[Available data]

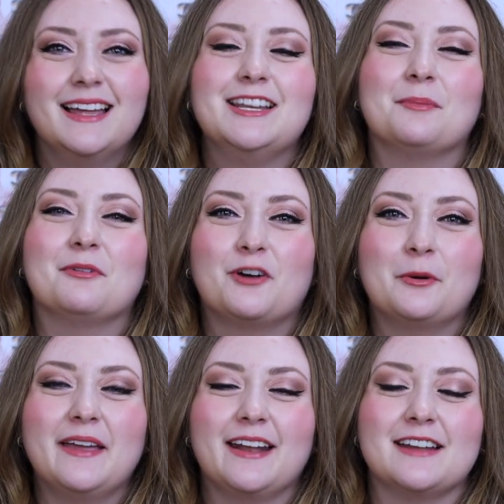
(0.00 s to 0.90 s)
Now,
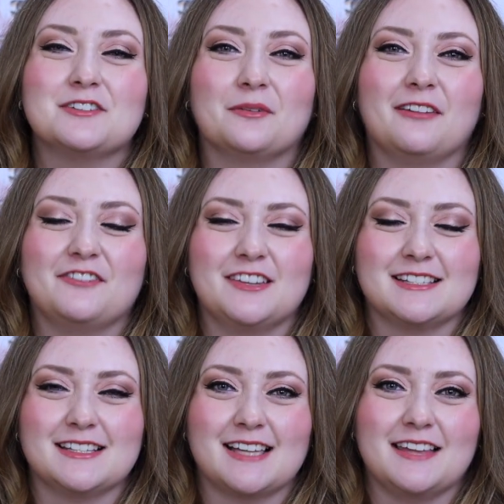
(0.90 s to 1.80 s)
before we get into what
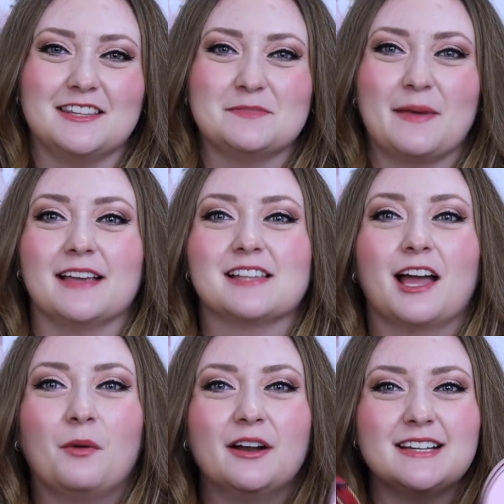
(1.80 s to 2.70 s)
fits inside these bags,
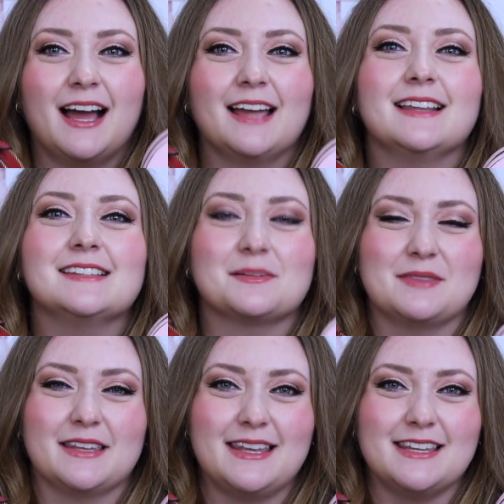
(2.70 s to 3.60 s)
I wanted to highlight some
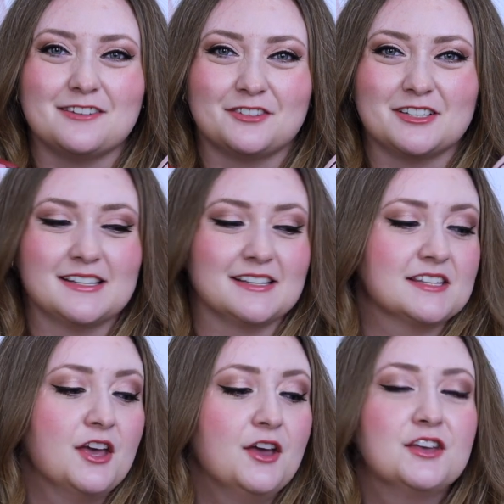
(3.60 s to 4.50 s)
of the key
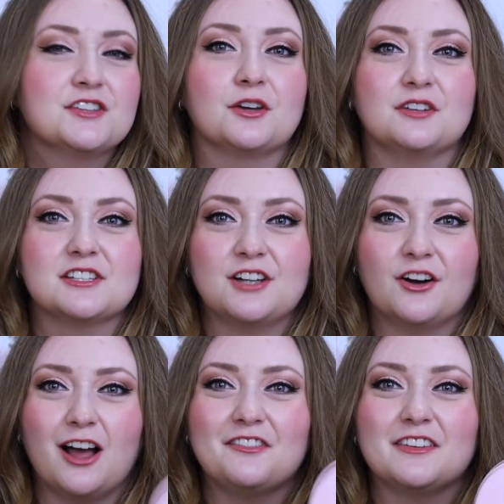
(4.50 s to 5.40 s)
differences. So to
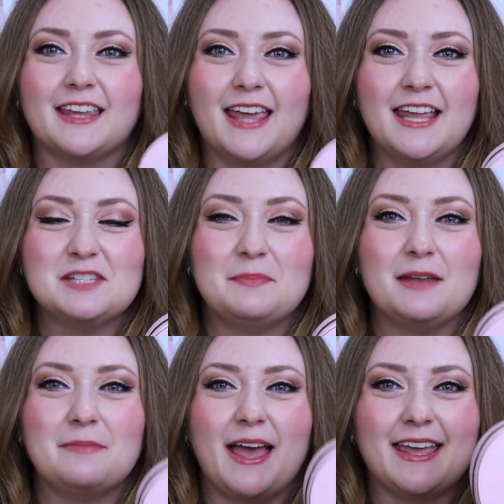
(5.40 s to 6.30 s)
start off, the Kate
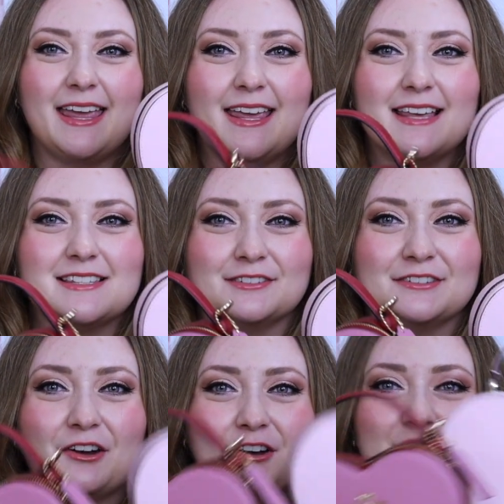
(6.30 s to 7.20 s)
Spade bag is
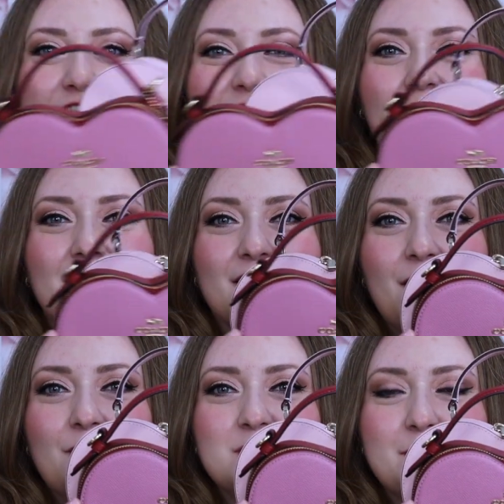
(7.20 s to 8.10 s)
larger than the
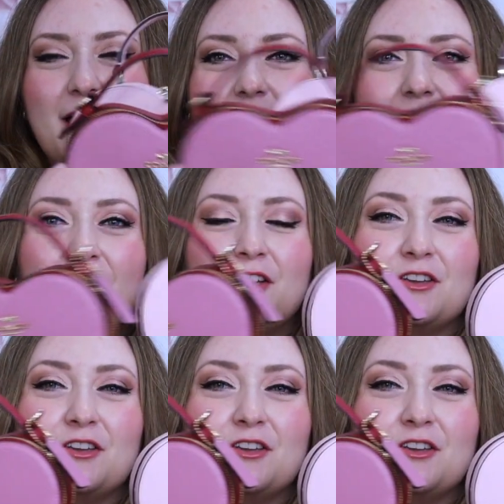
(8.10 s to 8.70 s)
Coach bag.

[/Available data]

Print the records again exactly, without the pictures.

* **Response area**:
(0.00 s to 0.90 s)
Now,
(0.90 s to 1.80 s)
before we get into what
(1.80 s to 2.70 s)
fits inside these bags,
(2.70 s to 3.60 s)
I wanted to highlight some
(3.60 s to 4.50 s)
of the key
(4.50 s to 5.40 s)
differences. So to
(5.40 s to 6.30 s)
start off, the Kate
(6.30 s to 7.20 s)
Spade bag is
(7.20 s to 8.10 s)
larger than the
(8.10 s to 8.70 s)
Coach bag.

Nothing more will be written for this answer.